Monthly Security Updates Released by Microsoft and Adobe in March 2024: A Review
In the latest Patch Tuesday release by Microsoft, several vulnerabilities have been addressed, including those discovered by researchers from Microsoft, Google Project Zero, and independent security experts. Here's a rundown of what you need to know.
Microsoft Patch Tuesday March 2024
The March 2024 edition of Patch Tuesday addressed 64 vulnerabilities, including 2 critical and 58 important severity vulnerabilities. Notably, Microsoft has not addressed any zero-day vulnerabilities known to be exploited in the wild in this release.
Microsoft 365 Hyper-V Vulnerabilities
Two Microsoft 365 Hyper-V vulnerabilities, CVE-2024-21407 and CVE-2024-21408, have been addressed. CVE-2024-21407 is a Remote Code Execution (RCE) vulnerability, where an authenticated attacker on a guest VM must send specially crafted file operation requests to hardware resources to perform remote code execution on the host server. Microsoft has not published any information about CVE-2024-21408.
Other Microsoft Product Vulnerabilities
The release also includes updates for vulnerabilities in various Microsoft products, such as Microsoft Office and Components, SQL Server, Visual Studio Code, .NET, Microsoft Azure Kubernetes Service, Microsoft 365 Hyper-V, Windows OLE, Windows Installer, Microsoft Graphics Component, and more.

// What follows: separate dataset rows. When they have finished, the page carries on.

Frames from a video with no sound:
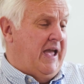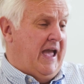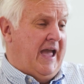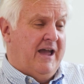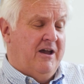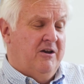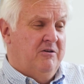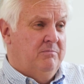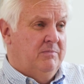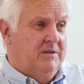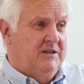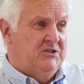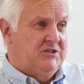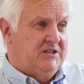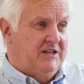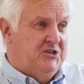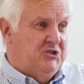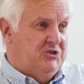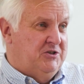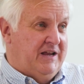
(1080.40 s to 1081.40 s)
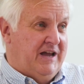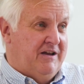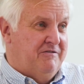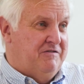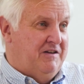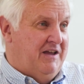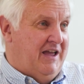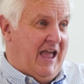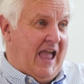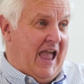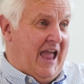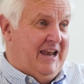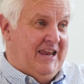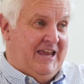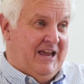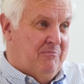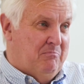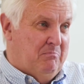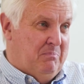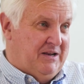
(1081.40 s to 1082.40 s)
care home these days should have
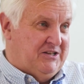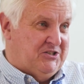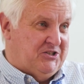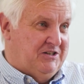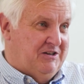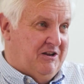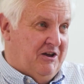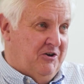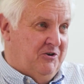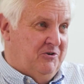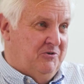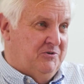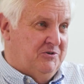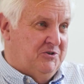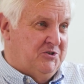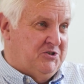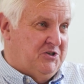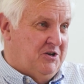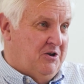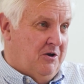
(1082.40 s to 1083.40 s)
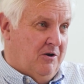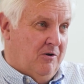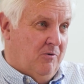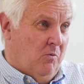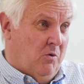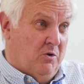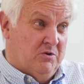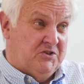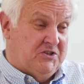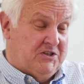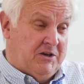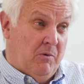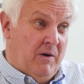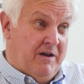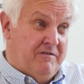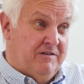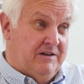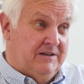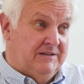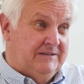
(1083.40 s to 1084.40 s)
any unpleasant odours
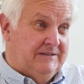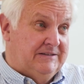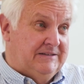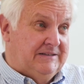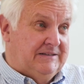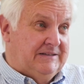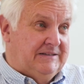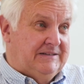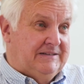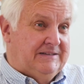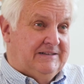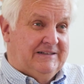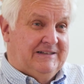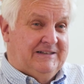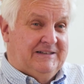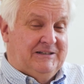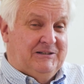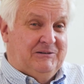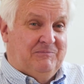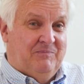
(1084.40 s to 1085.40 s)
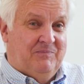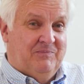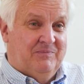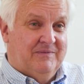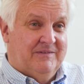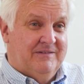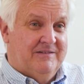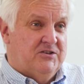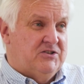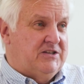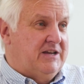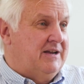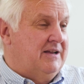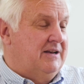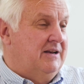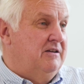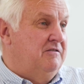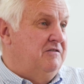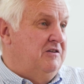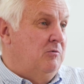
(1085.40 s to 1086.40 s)
whatsoever.
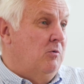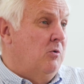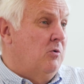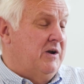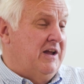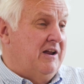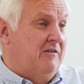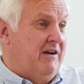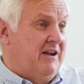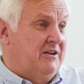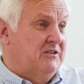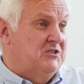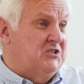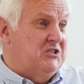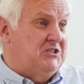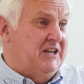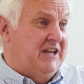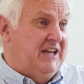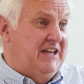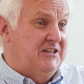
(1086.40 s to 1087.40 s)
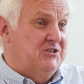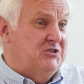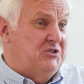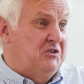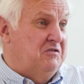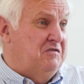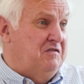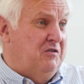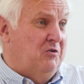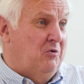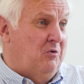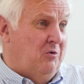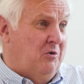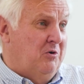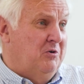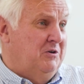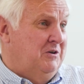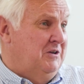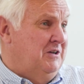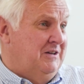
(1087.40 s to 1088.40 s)
Secondly, if you're walking around sticking to the
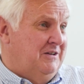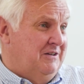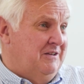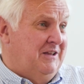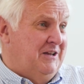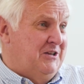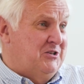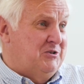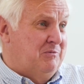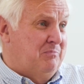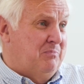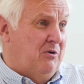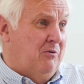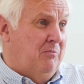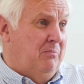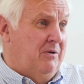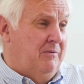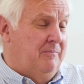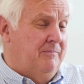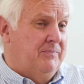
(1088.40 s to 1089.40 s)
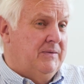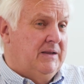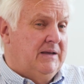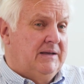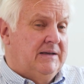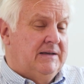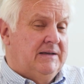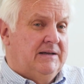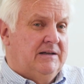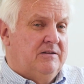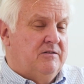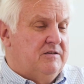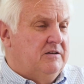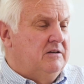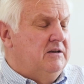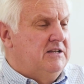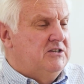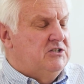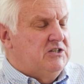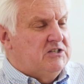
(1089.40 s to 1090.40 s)
floor, there's a problem. And
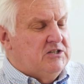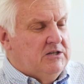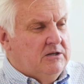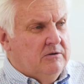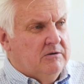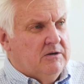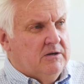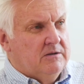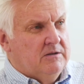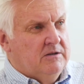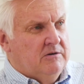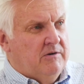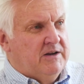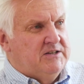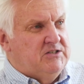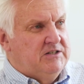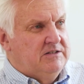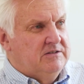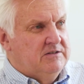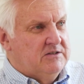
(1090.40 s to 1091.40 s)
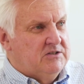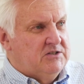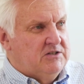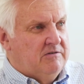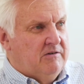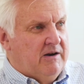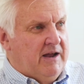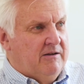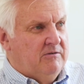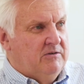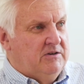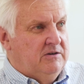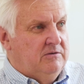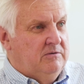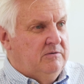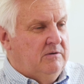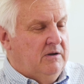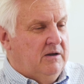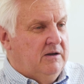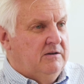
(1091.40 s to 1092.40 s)
thirdly, just look at the residents around
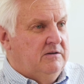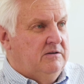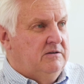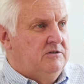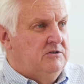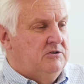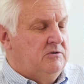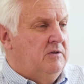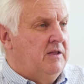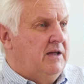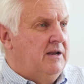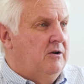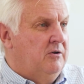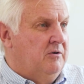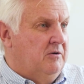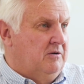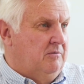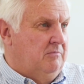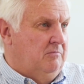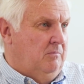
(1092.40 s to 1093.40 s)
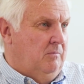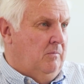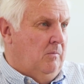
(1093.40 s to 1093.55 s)
you. Do they look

One elevation of privilege vulnerability, CVE-2024-21433, was found in Windows Print Spooler. To exploit this vulnerability, an attacker needs to win a race condition, potentially allowing them to gain SYSTEM privilege. Another elevation of privilege vulnerability, CVE-2024-21437, was discovered in the Windows Graphics Component, also allowing an attacker to gain SYSTEM privilege upon successful exploitation.
Adobe Security Updates
Adobe has released six security advisories to address 58 vulnerabilities in Adobe Experience Manager, Adobe Premiere Pro, Adobe ColdFusion, Adobe Bridge, Adobe Lightroom, and Adobe Animate. Eight of these vulnerabilities were given critical severity ratings.
Qualys VMDR and Patch Management
Qualys VMDR automatically detects new Patch Tuesday vulnerabilities using continuous updates to its Knowledgebase (KB). The Qualys VMDR can help you see all your impacted hosts by Patch Tuesday vulnerabilities using a specific QQL query. VMDR rapidly remediates Microsoft 365 hosts by deploying the most relevant and applicable per-technology version patches.
Qualys hosts a monthly webinar series to help customers leverage the integration between Qualys Vulnerability Management Detection Response (VMDR) and Qualys Patch Management. The webcast walks customers through the necessary steps to address the key vulnerabilities using Qualys VMDR and Qualys Patch Management. During the webcast, they discuss this month's high-impact vulnerabilities, including those that are a part of this month's Patch Tuesday alert.
Upcoming Patch Tuesday
Remember, the next Patch Tuesday falls on April 9. Customers can register for the webinar titled "This Month in Vulnerabilities & Patches" to stay informed about the latest security updates.
In addition to the Patch Tuesday updates, Microsoft has patched four vulnerabilities in Microsoft Edge (Chromium-based) earlier in March 2024. Stay vigilant and keep your systems updated to ensure the best possible security posture.